I will leave it to the maintainer of the code in both qemu and libxl
(Anthony) to decide which, if any, of the patches to apply. I am OK with
either this patch series to libxl or the proposed patch to qemu to fix
this problem, but I do recommend the other patch to qemu over this patch
series because of the improved performance during startup with that
patch and the relatively low risk that any libvirt users will be
adversely affected by that patch.

Brief statement of the problem this patch series solves:

Currently only the qemu traditional device model reserves slot 2 for the
Intel Integrated Graphics Device (IGD) with default settings. Assigning
the Intel IGD to slot 2 is necessary for the device to operate properly
when passed through as the primary graphics adapter. The qemu
traditional device model takes care of this by reserving slot 2 for the
Intel IGD, but the upstream qemu device model currently does not reserve
slot 2 for the Intel IGD.

This patch series modifies libxl so the upstream qemu device model will
also, with default settings, assign slot 2 for the Intel IGD.

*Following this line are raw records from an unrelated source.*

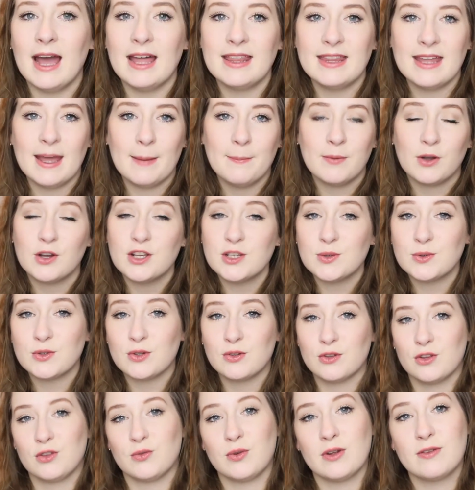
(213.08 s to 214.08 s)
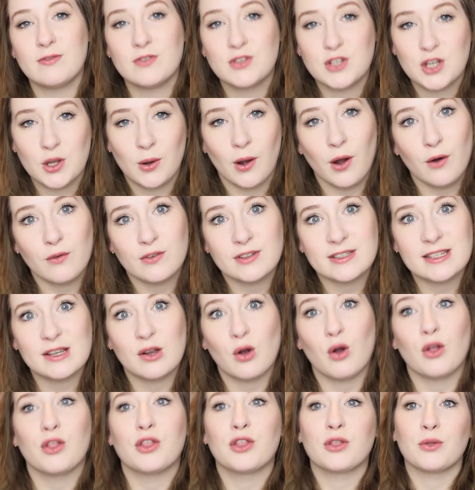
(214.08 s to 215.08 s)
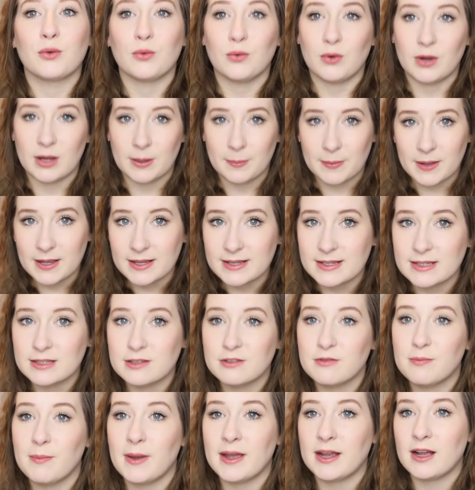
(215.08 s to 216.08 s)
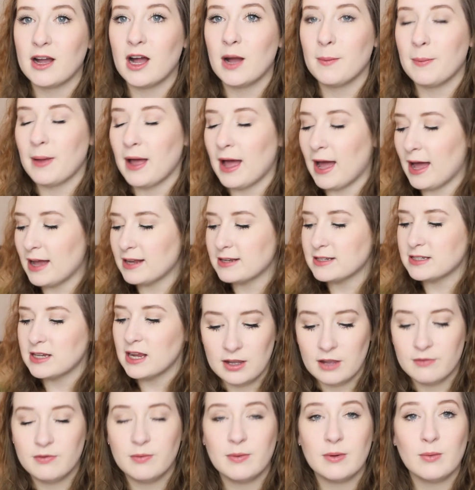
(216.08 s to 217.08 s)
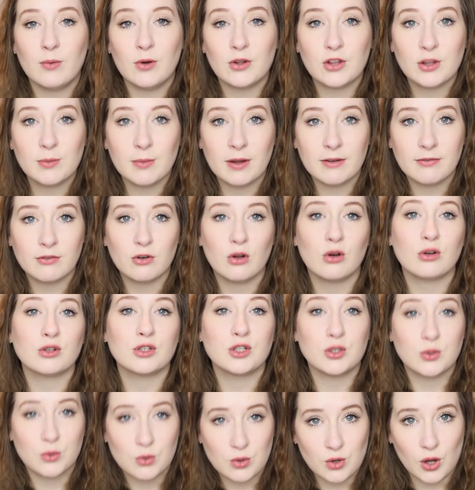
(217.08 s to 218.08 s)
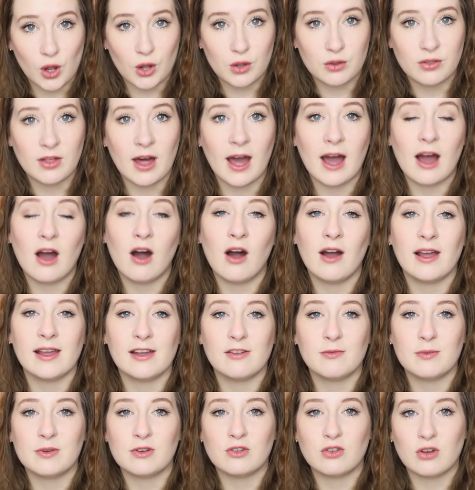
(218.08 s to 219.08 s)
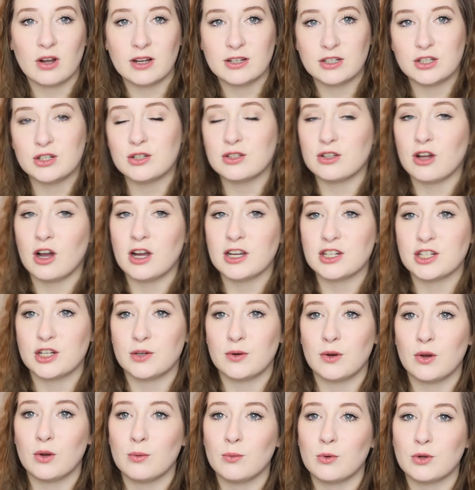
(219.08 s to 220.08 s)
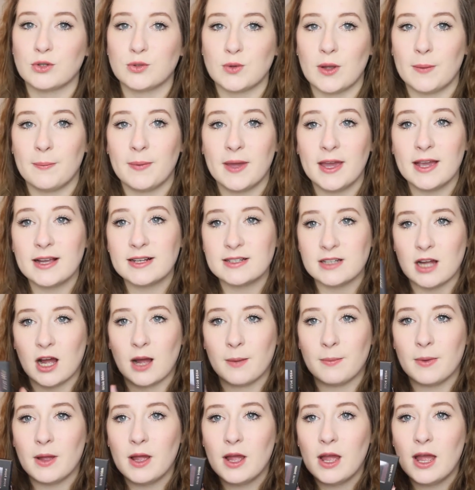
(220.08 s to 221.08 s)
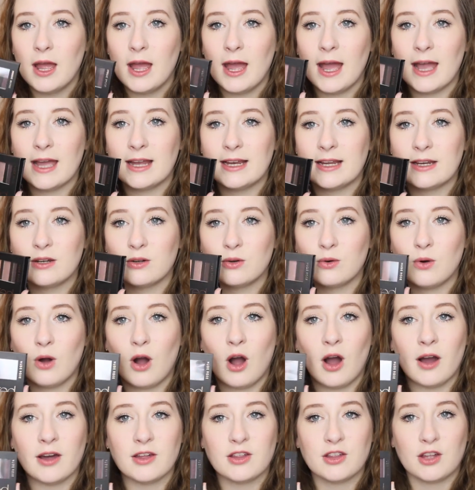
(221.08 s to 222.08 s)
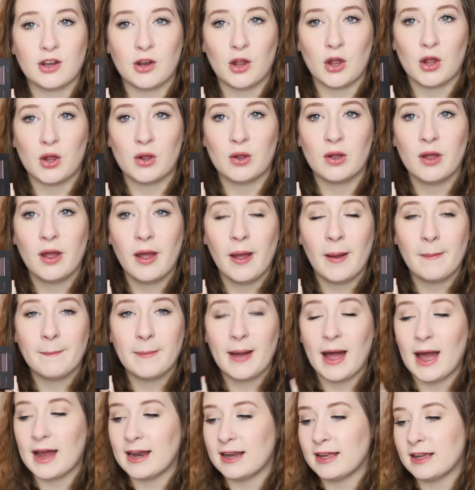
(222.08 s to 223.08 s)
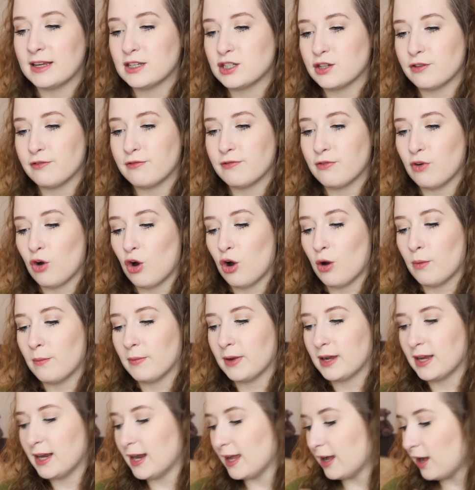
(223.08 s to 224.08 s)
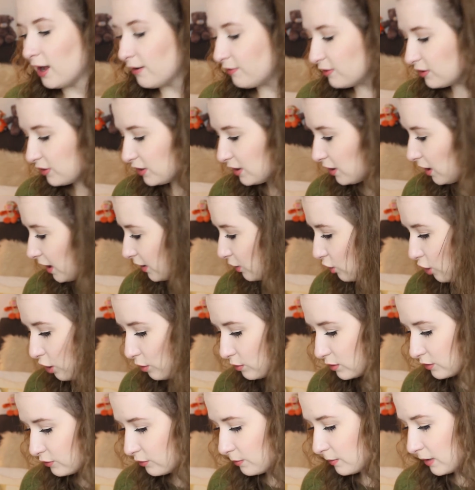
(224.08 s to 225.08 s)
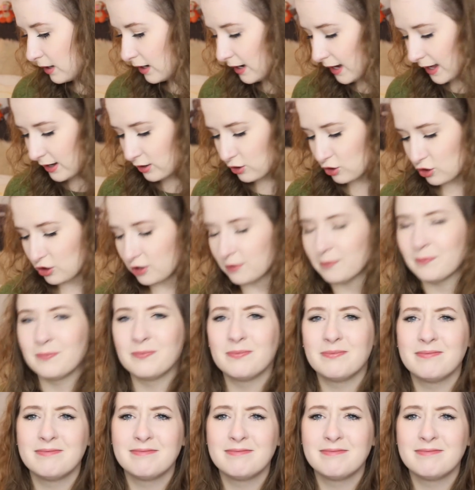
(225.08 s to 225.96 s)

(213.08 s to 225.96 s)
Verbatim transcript: And then because it was on the three for two, I obviously got three pieces of makeup, and if you've been watching my vlogs you will know that I have been trying to use eyeshadow a lot more, so I picked up a little eyeshadow palette from Collect- everything I got was from Collection.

There are three reasons why it is difficult to configure the guest
so the Intel IGD is assigned to slot 2 in the guest using libxl and the
upstream device model, so the patch series is logically organized in
three separate patches; each patch resolves one of the three reasons
that cause problems:

The description of what each of the three libxl patches do:

1. With the default "xenfv" machine type, qemu upstream is hard-coded
   to assign the xen platform device to slot 2. The first patch fixes
   that by using the "pc" machine instead when gfx_passthru type is igd
   and, if xen_platform_pci is set in the guest config, libxl now assigns
   the xen platform device to slot 3, making it possible to assign the
   IGD to slot 2. The patch only affects guests with the gfx_passthru
   option enabled. The default behavior (xen_platform_pci is enabled
   but gfx_passthru option is disabled) of using the "xenfv" machine
   type is preserved. Another way to describe what the patch does is
   to say that it adds a second exception to the default choice of the
   "xenfv" machine type, with the first exception being that the "pc"
   machine type is also used instead of "xenfv" if the xen platform pci
   device is disabled in the guest xl.cfg file.

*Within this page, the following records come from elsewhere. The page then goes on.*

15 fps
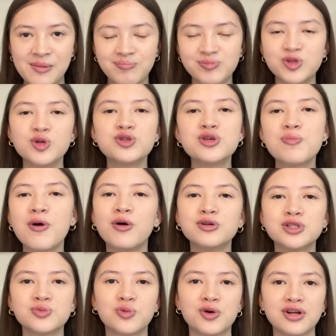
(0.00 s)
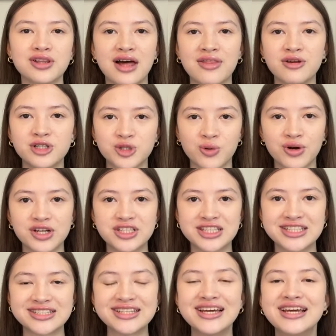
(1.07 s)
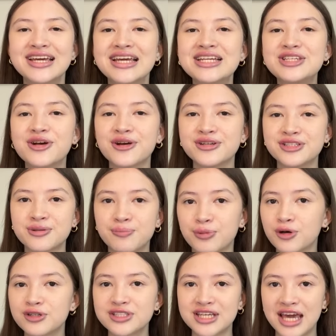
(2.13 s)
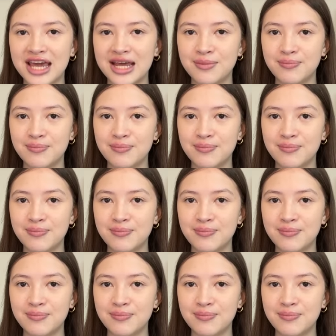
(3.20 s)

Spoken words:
Due to post-war leather shortages, he turned to burnt cane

2. Currently, with libxl and qemu upstream, most emulated pci devices
   are by default automatically assigned a pci slot, and the emulated
   ones are assigned before the passed through ones, which means that
   even if libxl is patched so the xen platform device will not be
   assigned to slot 2, any other emulated device will be assigned slot 2
   unless libxl explicitly assigns the slot address of each emulated pci
   device in such a way that the IGD will be assigned slot 2. The second
   patch fixes this by hard coding the slot assignment for the emulated
   devices instead of deferring to qemu upstream's auto-assignment which
   does not do what is necessary to configure the Intel IGD correctly.
   With the second patch applied, it is possible to configure the Intel
   IGD correctly by using the @VSLOT parameter in xl.cfg to specify the
   slot address of each passed through pci device in the guest. The
   second patch is also designed to not change the default behavior of
   letting qemu autoconfigure the pci slot addresses when igd
   gfx_pasthru is disabled in xl.cfg.  

3. For convenience, the third patch automatically assigns slot 2 to the
   Intel IGD when the gfx_passthru type is igd so with the third patch
   appled it is not necessary to set the @VSLOT parameter to configure
   the Intel IGD correctly.

Testing:

I tested a system with Intel IGD passthrough and two other pci devices
passed through, with and without the xen platform device. I also did
tests on guests without any pci passthrough configured. In all cases
tested, libxl behaved as expected. For example, the device model
arguments are only changed if gfx_passthru is set for the IGD, libxl
respected administrator settings such as @VSLOT and xen_platform_pci
with the patch series applied, and not adding the xen platform device to
the guest caused reduced performance because in that case the guest
could not take advantage of the improvements offered by the Xen PV
drivers in the guest. I tested the following emulated devices on my
setup: xen-platform, e1000, and VGA. I also verified the device that is
added by the "hdtype = 'ahci'" xl.cfg option is configured correctly
with the patch applied. I did not test all 12 devices that could be
affected by patch 2 of the series. These include the intel-hda high
definition audio device, a virtio-serial, device, etc. Once can look
at the second patch for the full list of qemu emulated devices whose
behavior is affected by the second patch of the series when the guest
is configured for igd gfx_passthru. These devices are also subject
to mistakes in the patch not discovered by the compiler, as mentioned
in the comments for reviewers section of the second patch. 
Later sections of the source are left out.